Specifically, there’s the primary display, a 14-inch 1080p matte screen. There’s also another display, a 12.6-inch IPS panel called the ScreenPad 2.0, built into the top half of the lower deck. Both are touch-enabled, and both support Asus’ active stylus. It’s sort of https://jiji.co.ke/cars/toyota-fielder hard to explain what this looks like; you’ll get it once you see it.
Our review of Asus ZenBook Duo.
good stuff.
Useful extra screen 10-hour battery life Stylus support.
bad stuff.
Sharp fold-under hinge Clunky touchpad No Thunderbolt 3 Weak GPU isn’t worth it.

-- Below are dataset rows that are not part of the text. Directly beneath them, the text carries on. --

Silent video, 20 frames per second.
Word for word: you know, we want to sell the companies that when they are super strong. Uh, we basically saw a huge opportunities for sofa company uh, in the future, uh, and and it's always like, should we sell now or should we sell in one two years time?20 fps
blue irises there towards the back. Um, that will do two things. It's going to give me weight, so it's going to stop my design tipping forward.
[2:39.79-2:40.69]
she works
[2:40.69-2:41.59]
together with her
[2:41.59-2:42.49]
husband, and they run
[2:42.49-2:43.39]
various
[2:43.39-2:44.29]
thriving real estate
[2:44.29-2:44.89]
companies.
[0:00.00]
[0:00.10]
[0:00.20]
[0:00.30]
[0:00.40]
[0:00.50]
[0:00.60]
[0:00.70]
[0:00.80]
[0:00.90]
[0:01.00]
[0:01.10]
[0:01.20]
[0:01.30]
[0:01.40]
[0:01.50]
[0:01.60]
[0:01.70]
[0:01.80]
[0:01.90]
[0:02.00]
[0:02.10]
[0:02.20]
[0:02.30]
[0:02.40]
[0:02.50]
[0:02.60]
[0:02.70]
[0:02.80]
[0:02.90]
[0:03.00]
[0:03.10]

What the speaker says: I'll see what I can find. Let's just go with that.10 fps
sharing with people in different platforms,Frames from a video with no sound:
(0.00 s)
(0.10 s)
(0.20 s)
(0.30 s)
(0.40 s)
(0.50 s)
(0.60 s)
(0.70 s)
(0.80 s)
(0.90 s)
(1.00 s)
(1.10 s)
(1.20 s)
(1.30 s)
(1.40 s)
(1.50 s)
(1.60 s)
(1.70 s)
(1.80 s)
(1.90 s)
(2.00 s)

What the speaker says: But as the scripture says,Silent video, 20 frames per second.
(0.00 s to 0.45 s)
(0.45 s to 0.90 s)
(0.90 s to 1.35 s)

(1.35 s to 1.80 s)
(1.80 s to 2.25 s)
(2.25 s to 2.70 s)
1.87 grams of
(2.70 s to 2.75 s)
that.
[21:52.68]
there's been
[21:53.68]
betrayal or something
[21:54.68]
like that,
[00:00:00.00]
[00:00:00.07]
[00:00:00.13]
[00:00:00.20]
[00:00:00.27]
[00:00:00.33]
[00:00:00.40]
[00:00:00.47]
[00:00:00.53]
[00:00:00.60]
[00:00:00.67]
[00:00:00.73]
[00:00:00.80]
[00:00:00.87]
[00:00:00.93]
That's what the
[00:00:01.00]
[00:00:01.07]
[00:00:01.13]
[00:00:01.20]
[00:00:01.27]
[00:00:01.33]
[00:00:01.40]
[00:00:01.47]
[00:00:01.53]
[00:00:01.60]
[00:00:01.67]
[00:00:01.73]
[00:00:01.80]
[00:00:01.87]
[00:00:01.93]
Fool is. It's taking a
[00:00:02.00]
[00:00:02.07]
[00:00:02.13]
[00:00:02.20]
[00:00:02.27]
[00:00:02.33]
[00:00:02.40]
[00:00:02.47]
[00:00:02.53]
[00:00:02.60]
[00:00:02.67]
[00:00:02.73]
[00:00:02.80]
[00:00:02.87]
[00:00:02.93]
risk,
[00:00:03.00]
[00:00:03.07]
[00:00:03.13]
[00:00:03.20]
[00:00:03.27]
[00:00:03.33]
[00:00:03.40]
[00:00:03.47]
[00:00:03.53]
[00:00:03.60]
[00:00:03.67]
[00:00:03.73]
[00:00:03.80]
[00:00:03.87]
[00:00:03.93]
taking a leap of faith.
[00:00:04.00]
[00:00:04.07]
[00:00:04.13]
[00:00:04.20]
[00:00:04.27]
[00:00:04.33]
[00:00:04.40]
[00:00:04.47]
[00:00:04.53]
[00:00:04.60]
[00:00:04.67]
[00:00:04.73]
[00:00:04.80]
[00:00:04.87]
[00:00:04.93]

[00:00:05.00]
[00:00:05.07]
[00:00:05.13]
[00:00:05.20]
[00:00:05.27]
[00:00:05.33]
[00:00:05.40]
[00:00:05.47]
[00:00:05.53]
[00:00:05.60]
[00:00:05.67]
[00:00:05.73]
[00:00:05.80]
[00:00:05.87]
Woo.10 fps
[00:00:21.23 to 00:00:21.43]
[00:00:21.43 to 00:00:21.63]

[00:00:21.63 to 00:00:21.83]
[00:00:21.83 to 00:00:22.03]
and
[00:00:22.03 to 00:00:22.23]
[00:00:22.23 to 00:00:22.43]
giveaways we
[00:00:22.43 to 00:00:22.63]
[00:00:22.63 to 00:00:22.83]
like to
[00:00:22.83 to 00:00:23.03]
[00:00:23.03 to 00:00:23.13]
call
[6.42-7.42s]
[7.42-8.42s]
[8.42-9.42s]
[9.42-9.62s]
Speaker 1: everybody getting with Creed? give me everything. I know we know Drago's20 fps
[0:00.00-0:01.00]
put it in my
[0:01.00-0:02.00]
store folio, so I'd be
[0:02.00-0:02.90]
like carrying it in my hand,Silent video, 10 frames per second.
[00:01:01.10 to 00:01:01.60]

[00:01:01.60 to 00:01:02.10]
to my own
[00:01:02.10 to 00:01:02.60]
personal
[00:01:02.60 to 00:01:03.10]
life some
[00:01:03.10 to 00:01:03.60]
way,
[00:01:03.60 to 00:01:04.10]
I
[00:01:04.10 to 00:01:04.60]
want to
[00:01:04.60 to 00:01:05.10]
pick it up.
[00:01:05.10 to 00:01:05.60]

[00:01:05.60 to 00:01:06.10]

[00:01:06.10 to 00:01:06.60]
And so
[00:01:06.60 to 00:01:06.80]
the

The $1,499 ZenBook Duo isn’t quite the only laptop like this — last year’s ZenBook Pro Duo (of which this is a pared-down, portable version) offers the two-screen setup in a $2,500 workstation form, and some similar concepts, such as Lenovo’s ThinkPad X1 Fold, are slated for release later this year. For the moment, though, the ZenBook Duo is the best laptop for most users who want more than one display.
Just be sure you really want the extra screen because the trade-offs you have to make are significant.
Unlike the MacBook Pro’s Touch Bar, or previous ZenBooks like the Pro 15 that have experimented with touchscreen trackpads, the ScreenPad has a number of obvious use cases, and they work as well as they should.